| About this exercise |
With the pictures omitted, please transcribe exactly the lines beginning at the one that contains "[0:06.30-0:07.20]" and ending with the last line of the records below.

[Start of Attachment]

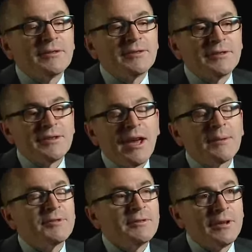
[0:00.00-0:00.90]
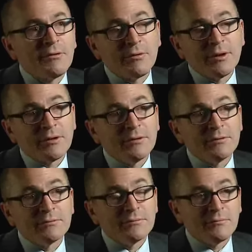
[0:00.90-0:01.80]
does absolutely
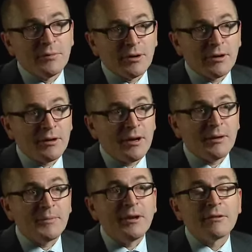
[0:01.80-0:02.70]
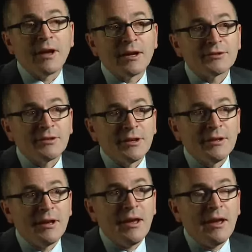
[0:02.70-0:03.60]
critical work
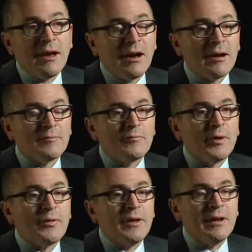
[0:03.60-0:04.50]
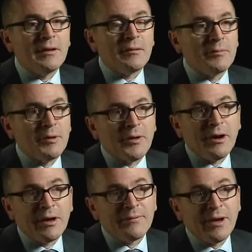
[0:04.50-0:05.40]
internationally with
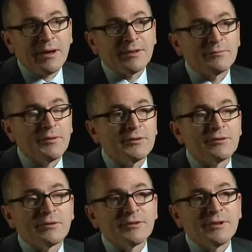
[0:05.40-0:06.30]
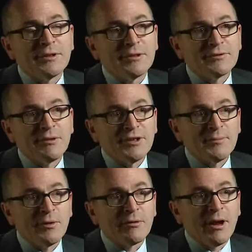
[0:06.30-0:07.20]
IFACs, with the Journalists in
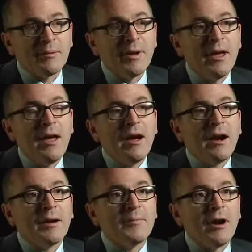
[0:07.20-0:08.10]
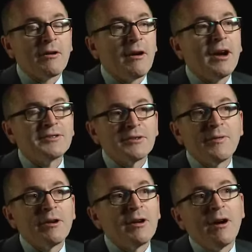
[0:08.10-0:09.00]
Distress program. Our eyes are
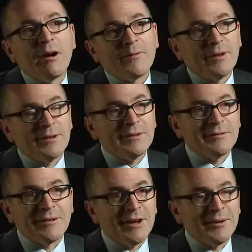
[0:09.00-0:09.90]
very often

[End of Attachment]

| Solution to this exercise |
[0:06.30-0:07.20]
IFACs, with the Journalists in
[0:07.20-0:08.10]
[0:08.10-0:09.00]
Distress program. Our eyes are
[0:09.00-0:09.90]
very often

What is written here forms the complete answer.